API capabilities

Brian Julin BJulin at clarku.edu
Thu Feb 1 19:34:22 CET 2018


Tunc Gunergun <tgunergun at gmail.com> wrote:
> I never installed/used free radius before however I'm tasked to assess
> its Rest API capabilities and see whether following 802.1.x use case
> is workable.

TLDR, you can glue such a thing together, but it doesn't come pre-assembled.
FreeRADIUS is only one (albeit essential) part of a NAC, and what you are
asking for is a dynamic-authorization NAC.  An Opensource example of a NAC
is PacketFence.

> - Controller asks FreeRadius to block a specific IP address via API;

In general FreeRADIUS is meant to respond to RADIUS requests.  There
are control APIs but most of the "REST" work is on the FreeRADIUS-as-a-REST-client
side (rlm_rest).  I dunno if I missed anyone writing REST control interfaces though.

> - FreeRadius finds who owns that IP from authenticated user list;

RADIUS authenticates before IP addresses are known.

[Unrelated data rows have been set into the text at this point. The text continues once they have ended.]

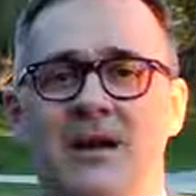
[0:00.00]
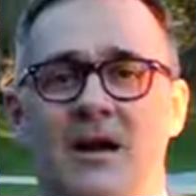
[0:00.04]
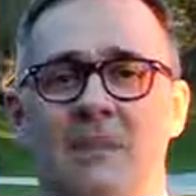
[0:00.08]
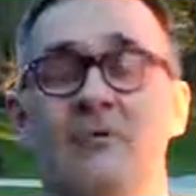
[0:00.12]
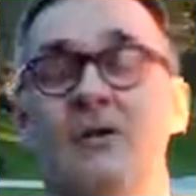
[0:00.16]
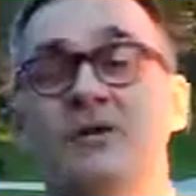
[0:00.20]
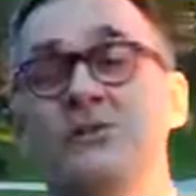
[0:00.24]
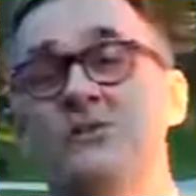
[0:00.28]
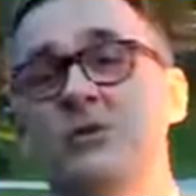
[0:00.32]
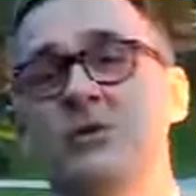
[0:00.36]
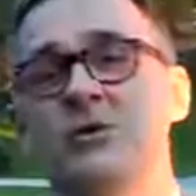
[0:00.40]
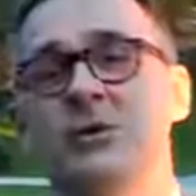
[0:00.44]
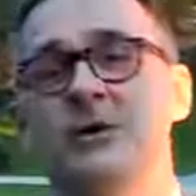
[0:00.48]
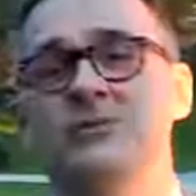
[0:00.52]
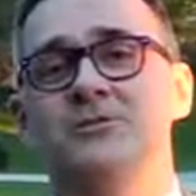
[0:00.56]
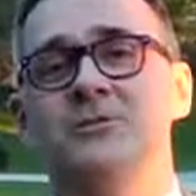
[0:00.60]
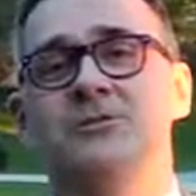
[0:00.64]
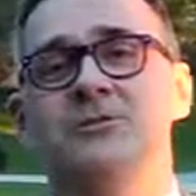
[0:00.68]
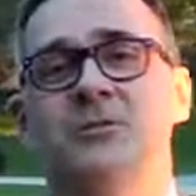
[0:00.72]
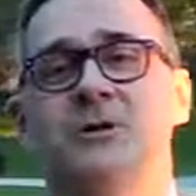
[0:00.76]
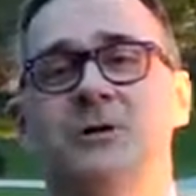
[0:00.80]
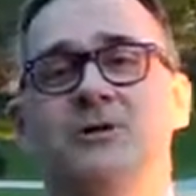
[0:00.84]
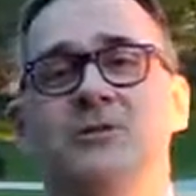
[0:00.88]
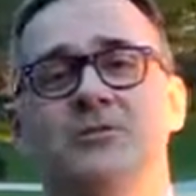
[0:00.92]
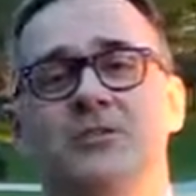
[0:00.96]
I'm Russell
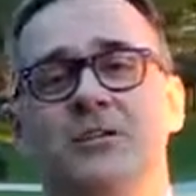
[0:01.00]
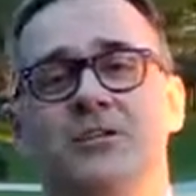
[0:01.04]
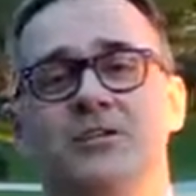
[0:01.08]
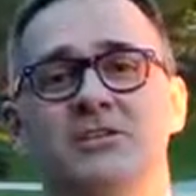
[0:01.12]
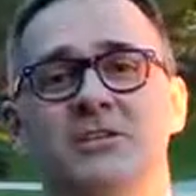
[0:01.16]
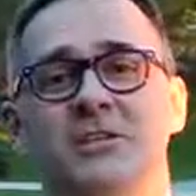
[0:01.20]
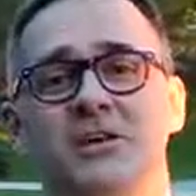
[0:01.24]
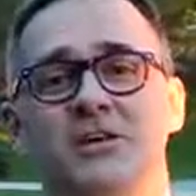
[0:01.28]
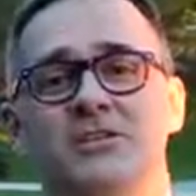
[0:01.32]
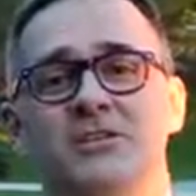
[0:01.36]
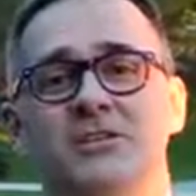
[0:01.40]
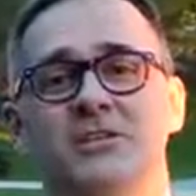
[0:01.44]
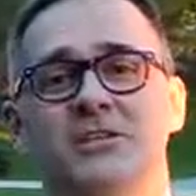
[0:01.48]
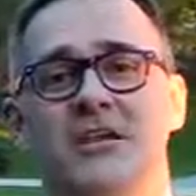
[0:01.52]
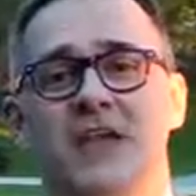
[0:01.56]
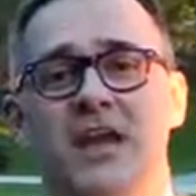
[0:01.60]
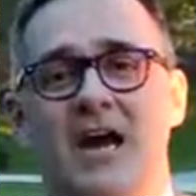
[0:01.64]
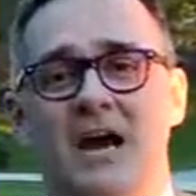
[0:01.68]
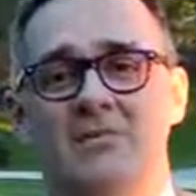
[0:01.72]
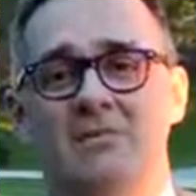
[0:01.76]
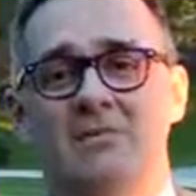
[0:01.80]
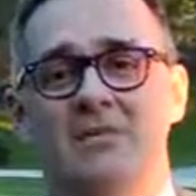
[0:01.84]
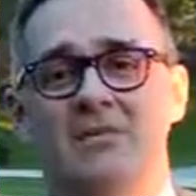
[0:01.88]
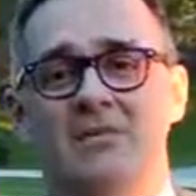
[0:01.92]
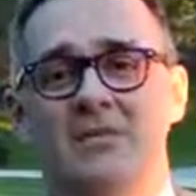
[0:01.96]
Rhoads, Director of Education at the
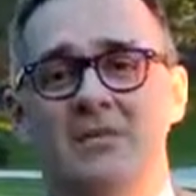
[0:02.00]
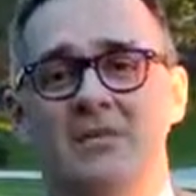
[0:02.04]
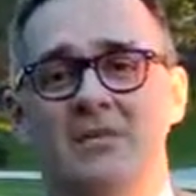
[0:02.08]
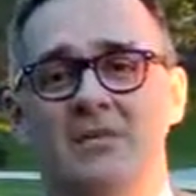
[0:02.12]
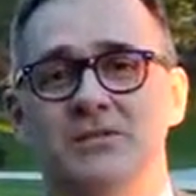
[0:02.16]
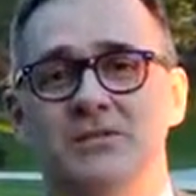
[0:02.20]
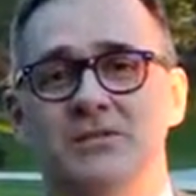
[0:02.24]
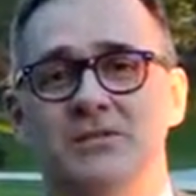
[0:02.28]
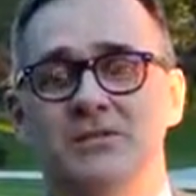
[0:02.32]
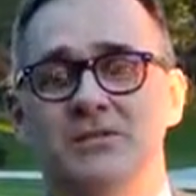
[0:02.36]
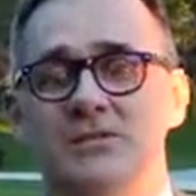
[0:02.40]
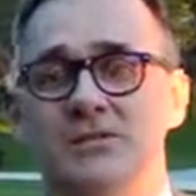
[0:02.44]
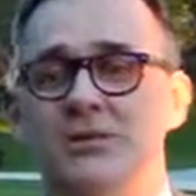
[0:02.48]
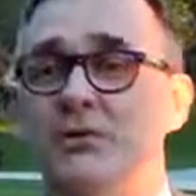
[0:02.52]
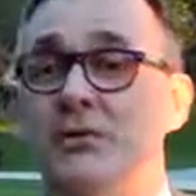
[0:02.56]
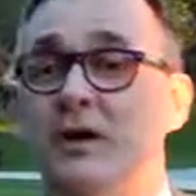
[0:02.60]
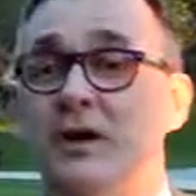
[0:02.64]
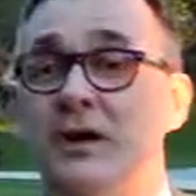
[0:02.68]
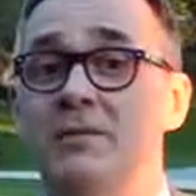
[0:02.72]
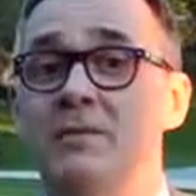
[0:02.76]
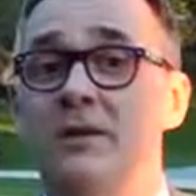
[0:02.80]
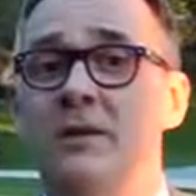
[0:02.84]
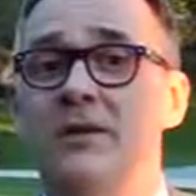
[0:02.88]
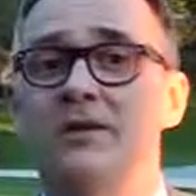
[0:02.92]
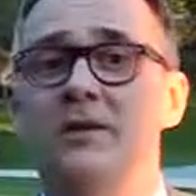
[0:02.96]
Options Institute.
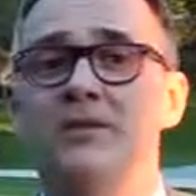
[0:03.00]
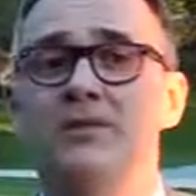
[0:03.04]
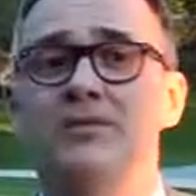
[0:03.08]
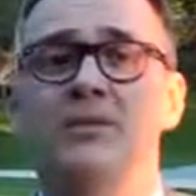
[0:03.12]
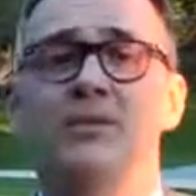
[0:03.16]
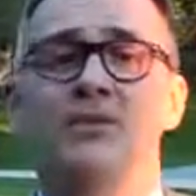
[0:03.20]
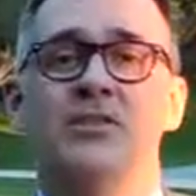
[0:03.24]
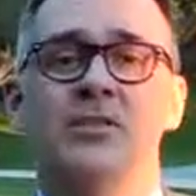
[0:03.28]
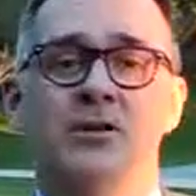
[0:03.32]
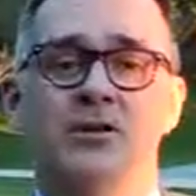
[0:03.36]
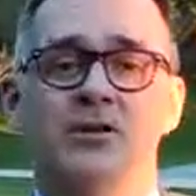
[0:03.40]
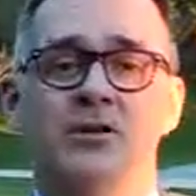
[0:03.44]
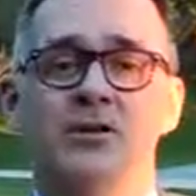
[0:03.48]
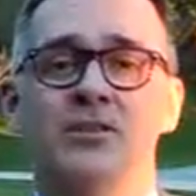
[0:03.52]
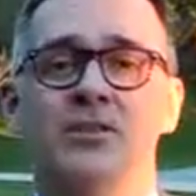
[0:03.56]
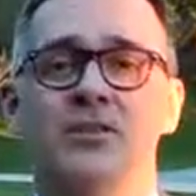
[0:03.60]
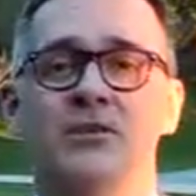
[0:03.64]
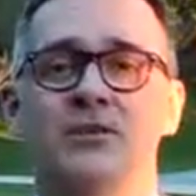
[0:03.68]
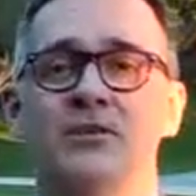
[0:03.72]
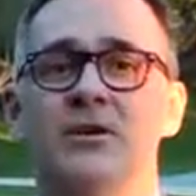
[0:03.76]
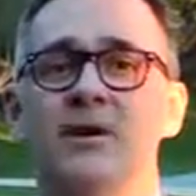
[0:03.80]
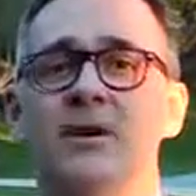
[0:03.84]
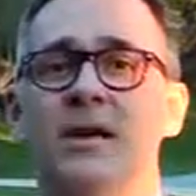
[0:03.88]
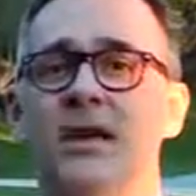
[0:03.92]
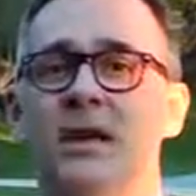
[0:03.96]
I'm here at the
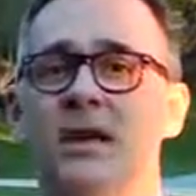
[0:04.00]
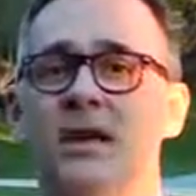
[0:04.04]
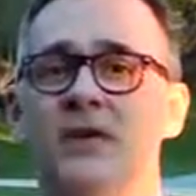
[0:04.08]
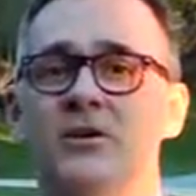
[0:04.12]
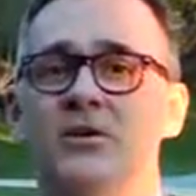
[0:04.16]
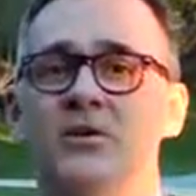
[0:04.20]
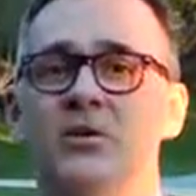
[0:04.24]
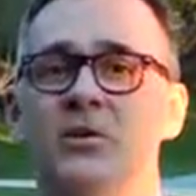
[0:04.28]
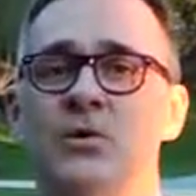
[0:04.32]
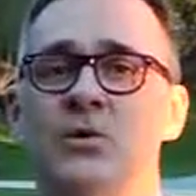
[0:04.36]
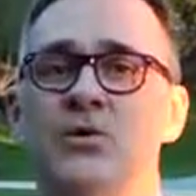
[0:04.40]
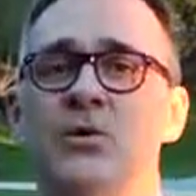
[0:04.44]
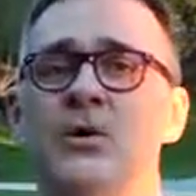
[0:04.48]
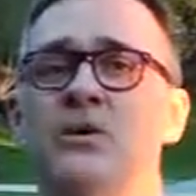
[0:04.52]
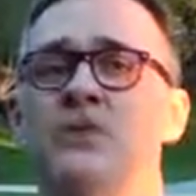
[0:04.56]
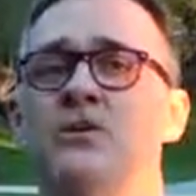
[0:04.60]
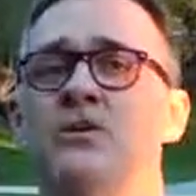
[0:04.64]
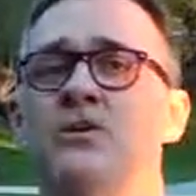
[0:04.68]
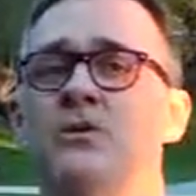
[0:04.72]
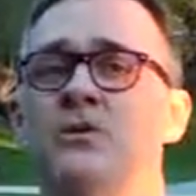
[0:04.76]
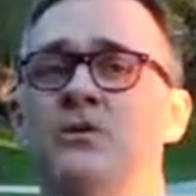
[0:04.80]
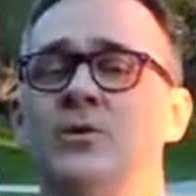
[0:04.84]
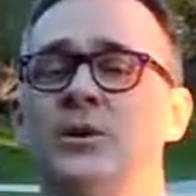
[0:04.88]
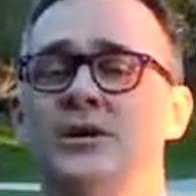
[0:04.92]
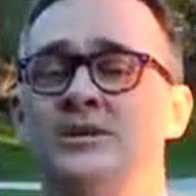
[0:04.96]
33rd annual
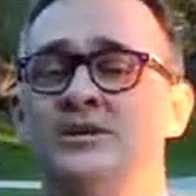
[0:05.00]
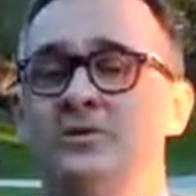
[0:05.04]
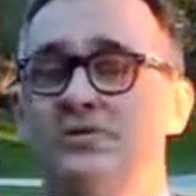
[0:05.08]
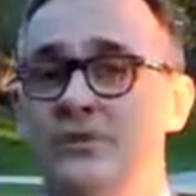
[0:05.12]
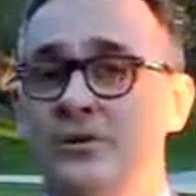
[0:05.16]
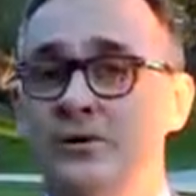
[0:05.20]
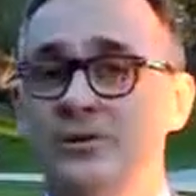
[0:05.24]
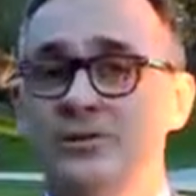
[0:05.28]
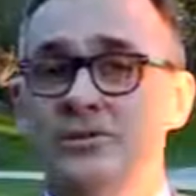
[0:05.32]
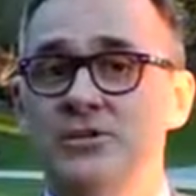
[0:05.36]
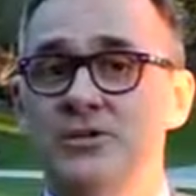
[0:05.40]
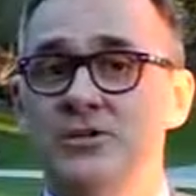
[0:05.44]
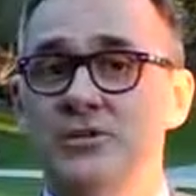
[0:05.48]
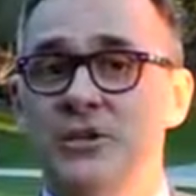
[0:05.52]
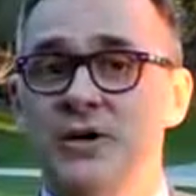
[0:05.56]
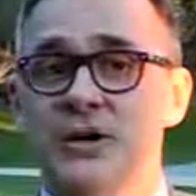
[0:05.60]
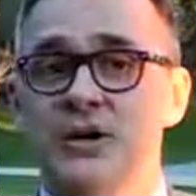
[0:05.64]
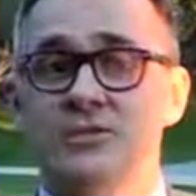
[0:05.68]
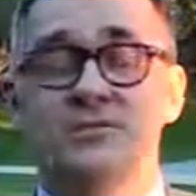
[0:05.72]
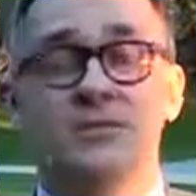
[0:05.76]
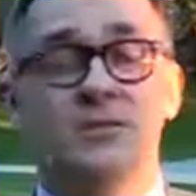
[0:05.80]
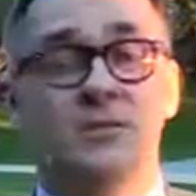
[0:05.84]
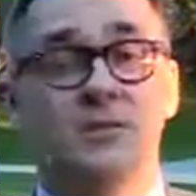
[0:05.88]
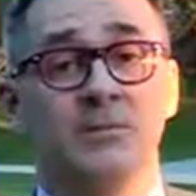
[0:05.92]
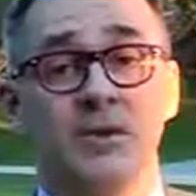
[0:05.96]
U.S. version
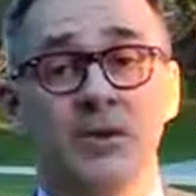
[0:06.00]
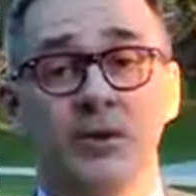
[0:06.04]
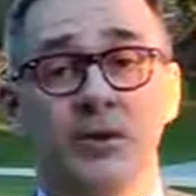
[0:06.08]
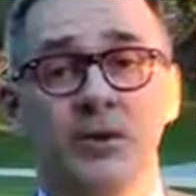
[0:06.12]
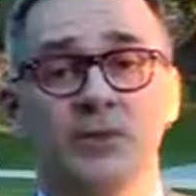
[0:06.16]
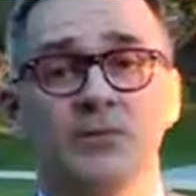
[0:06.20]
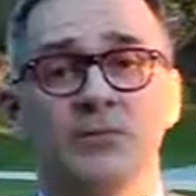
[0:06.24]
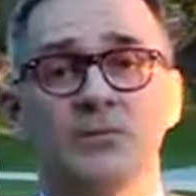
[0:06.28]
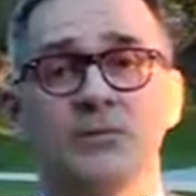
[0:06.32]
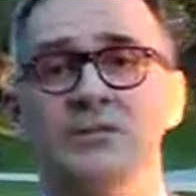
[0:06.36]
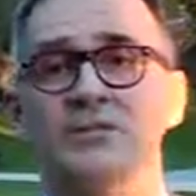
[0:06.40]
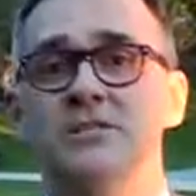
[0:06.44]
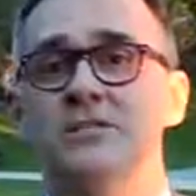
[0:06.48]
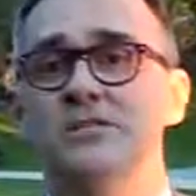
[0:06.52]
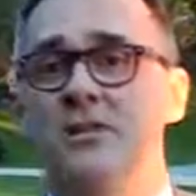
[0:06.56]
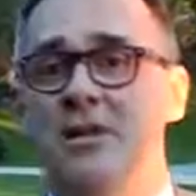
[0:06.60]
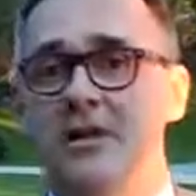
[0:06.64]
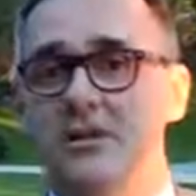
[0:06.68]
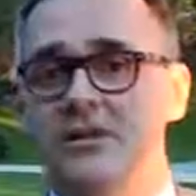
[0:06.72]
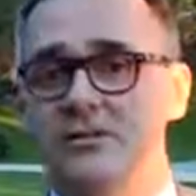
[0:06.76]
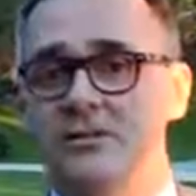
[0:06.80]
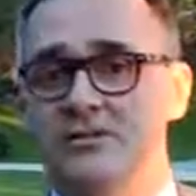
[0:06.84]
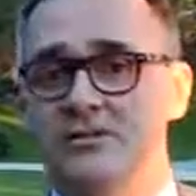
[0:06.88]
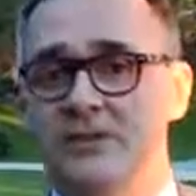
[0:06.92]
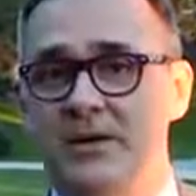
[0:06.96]
of CBOE's Risk
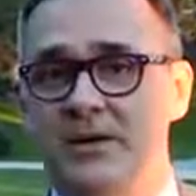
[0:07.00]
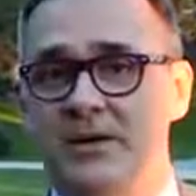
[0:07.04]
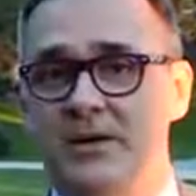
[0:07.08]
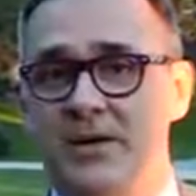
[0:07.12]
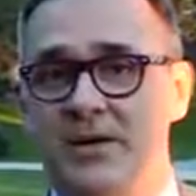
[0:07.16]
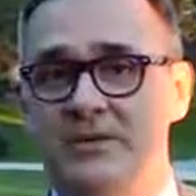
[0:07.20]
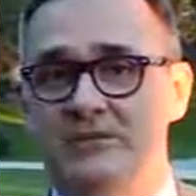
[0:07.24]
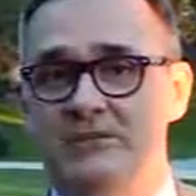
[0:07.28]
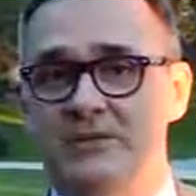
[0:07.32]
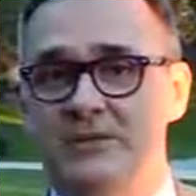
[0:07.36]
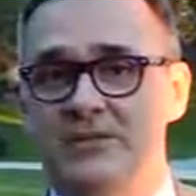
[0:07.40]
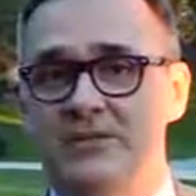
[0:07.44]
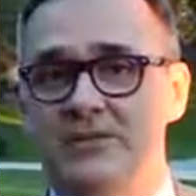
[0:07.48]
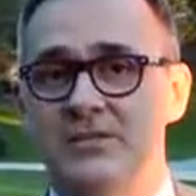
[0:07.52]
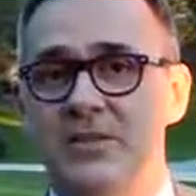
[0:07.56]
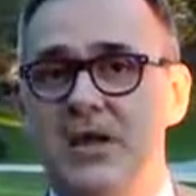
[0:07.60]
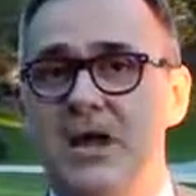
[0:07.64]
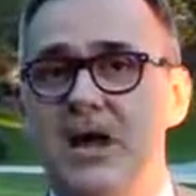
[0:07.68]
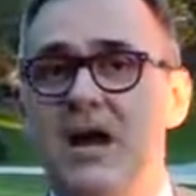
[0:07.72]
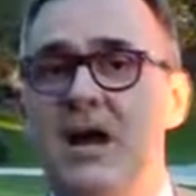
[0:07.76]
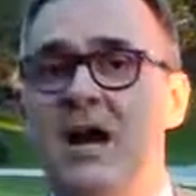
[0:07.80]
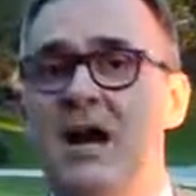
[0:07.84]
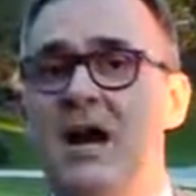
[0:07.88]
Management Conference.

If (and only if) you configure accounting on your NAS units and your NAS
units do accounting well and can sniff DHCP, FreeRADIUS will be informed
of the IP address after authentication.  You would need to configure FreeRADIUS
to store this information in an external database, along with the Session-ID,
MAC address, NAS IP, and port.  Then you would have a resource FreeRADIUS
could use to find a host by IP.

> - FreeRadius sends Radius CoA to 802.1x authenticator (Switch)
> a. to reset user session (reject user authentication at next attempt
> or put user into default vlan)
> b. to reset user session and put user into a quarantine vlan X

There are two options here.  You can ask FreeRADIUS to send CoA
or Disconnects, but to do so FreeRADIUS will need to have an up-to-date
list of the IP addresses of all your NAS units.

You can also just send the CoA directly via a shell script or whatnot,
in which case you do not need to keep your list of NAS units up to date
and can use a wildcard to permit NAS units to use FreeRADIUS.  You can
even do this from an entirely different box and also edit the database
FreeRADIUS is using to decide whether to auth a user or not via whatever
API the database presents.

> - Controller ask FreeRadius to unblock (release) a specific IP address via API.
> a. same as above but in reverse order
> b. same as above but in reverse order.

Just a special case of the above.

Gluing all of this together is some effort.  Products like PacketFence and its
commercial competitors do a lot of that for you (but also often come with
some rather arbitrary restrictions or strings attached and some products can
end up being as hard to set up as it is to just do it the "hard" way.)